В приёмной Сербин со страхом смотрел на меня. Мы говорили с Гамовым тихо, он ничего не мог расслышать — это испугало его.
— Семён, слушай меня внимательно. — Впервые я назвал солдата по имени, а не по фамилии. — Для начала — ты обыскал полковника? И одежду его, и все помещения? Ножи, бритвы, карманные импульсаторы?..
Он быстро ответил, страх его увеличивался:
— Мне помогал Варелла, он взял на себя помещение, я — всю одежду. Импульсатор был в столе, Григорий его изъял. Я ничего не нашёл.
— Отлично, Семён. Теперь так. Полковник плох, у него помутилось сознание. И если с головы полковника упадёт хоть волос по причине твоего попустительства… Своей головой ты не расплатишься даже за один волос полковника!..
У Сербина жалко исказилось лицо. Он схватил мою руку и припал к ней губами. Я вырвал руку и вышел. Я волновался не меньше, чем он.

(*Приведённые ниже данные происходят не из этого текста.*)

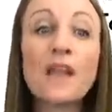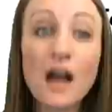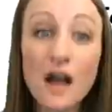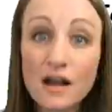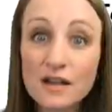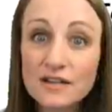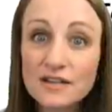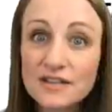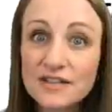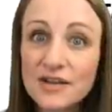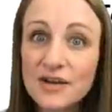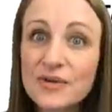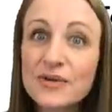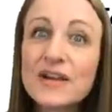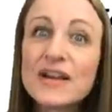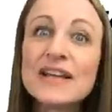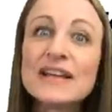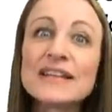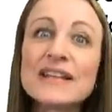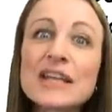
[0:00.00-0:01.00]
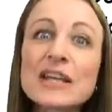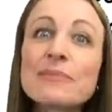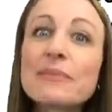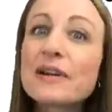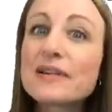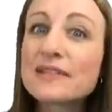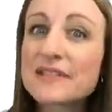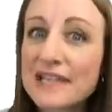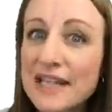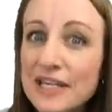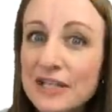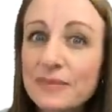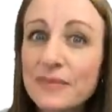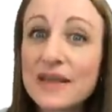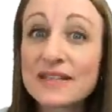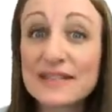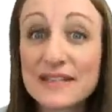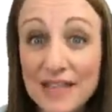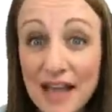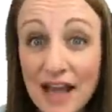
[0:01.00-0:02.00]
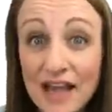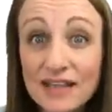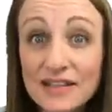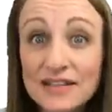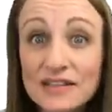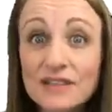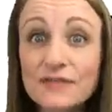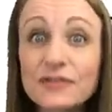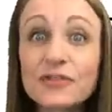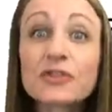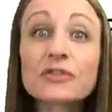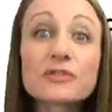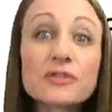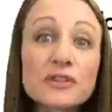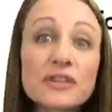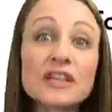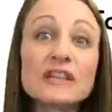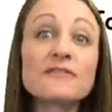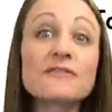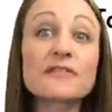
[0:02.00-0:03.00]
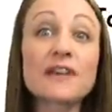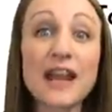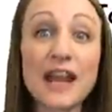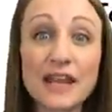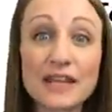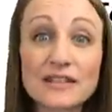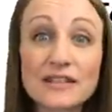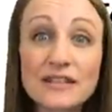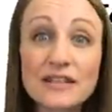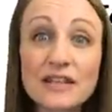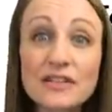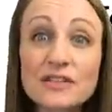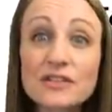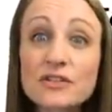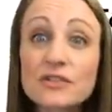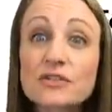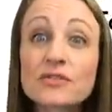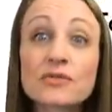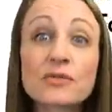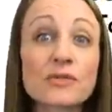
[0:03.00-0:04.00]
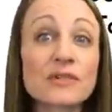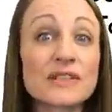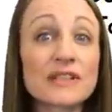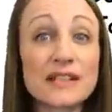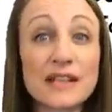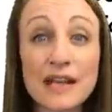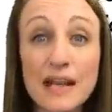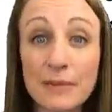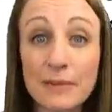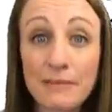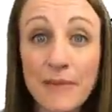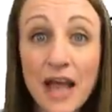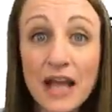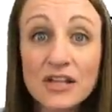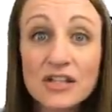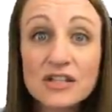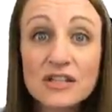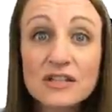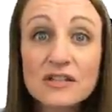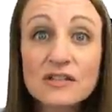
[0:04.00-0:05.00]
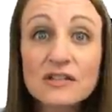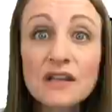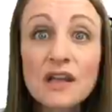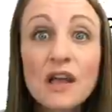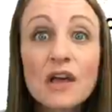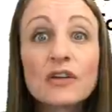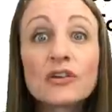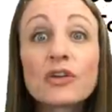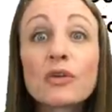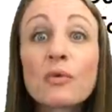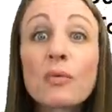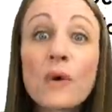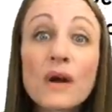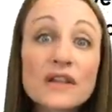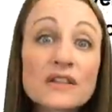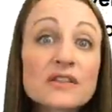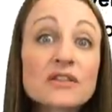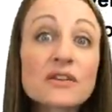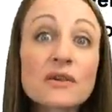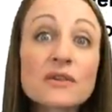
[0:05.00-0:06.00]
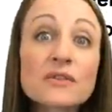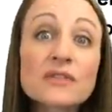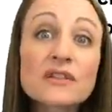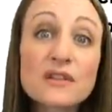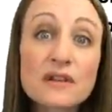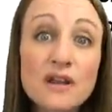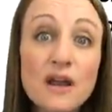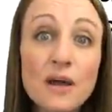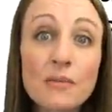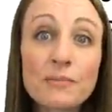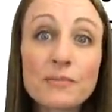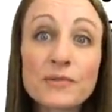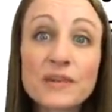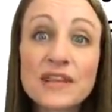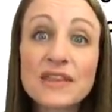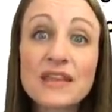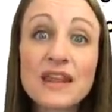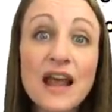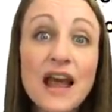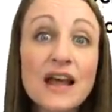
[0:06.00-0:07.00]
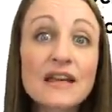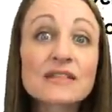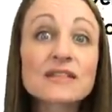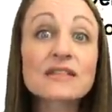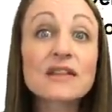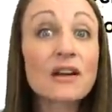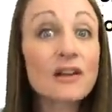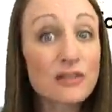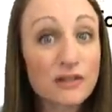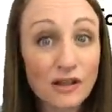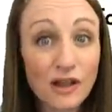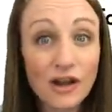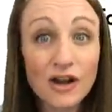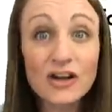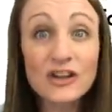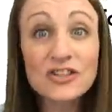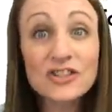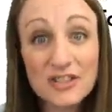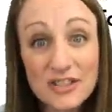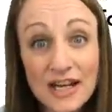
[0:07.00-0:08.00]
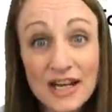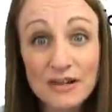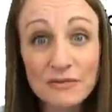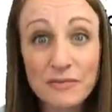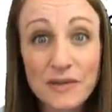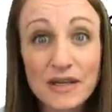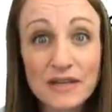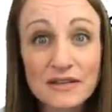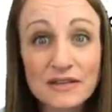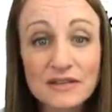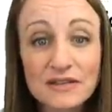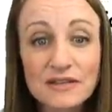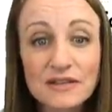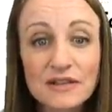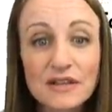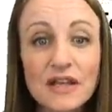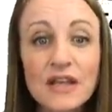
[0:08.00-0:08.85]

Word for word: Also, think about database size. If you're looking for ancestors or DNA matches, you'll want to go to the company that has a large database.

Мне не хочется распространяться о тех двух неделях, что прошли до референдума. В них было слишком много звонков, встреч и разговоров. Я начинал сердиться, когда меня спрашивали о Гамове. Гамова ничто плохое не ожидало, в этом я был уверен. Референдум мог завершиться только его новой громкой победой. Так оно и произошло. Я не помню, сколько людей поддержало приговор Гонсалеса в Нордаге, Патине, Родере, Ламарии, наверное, были и такие. Но они исчислялись той величиной, которую я в разговоре с Гамовым окрестил бесконечно малой. В Патине и Кортезии, в Клуре и Корине таких ненавистников Гамова вообще не оказалось. О южных и восточных странах я не говорю. Тархун-хор успел перед референдумом объявить Гамова вторично явившимся в наш мир пророком — после этого в странах, где верили в Мамуна, никто не осмелился даже подумать о смерти Гамова, не то что потребовать её на референдуме. По телефону я сказал Гамову о новом демарше первосвященника примерно в таких выражениях: «Привет вам, духовный владыка четверти человечества! Вы теперь не политик, а пророк, — звучит впечатляюще, не правда ли?»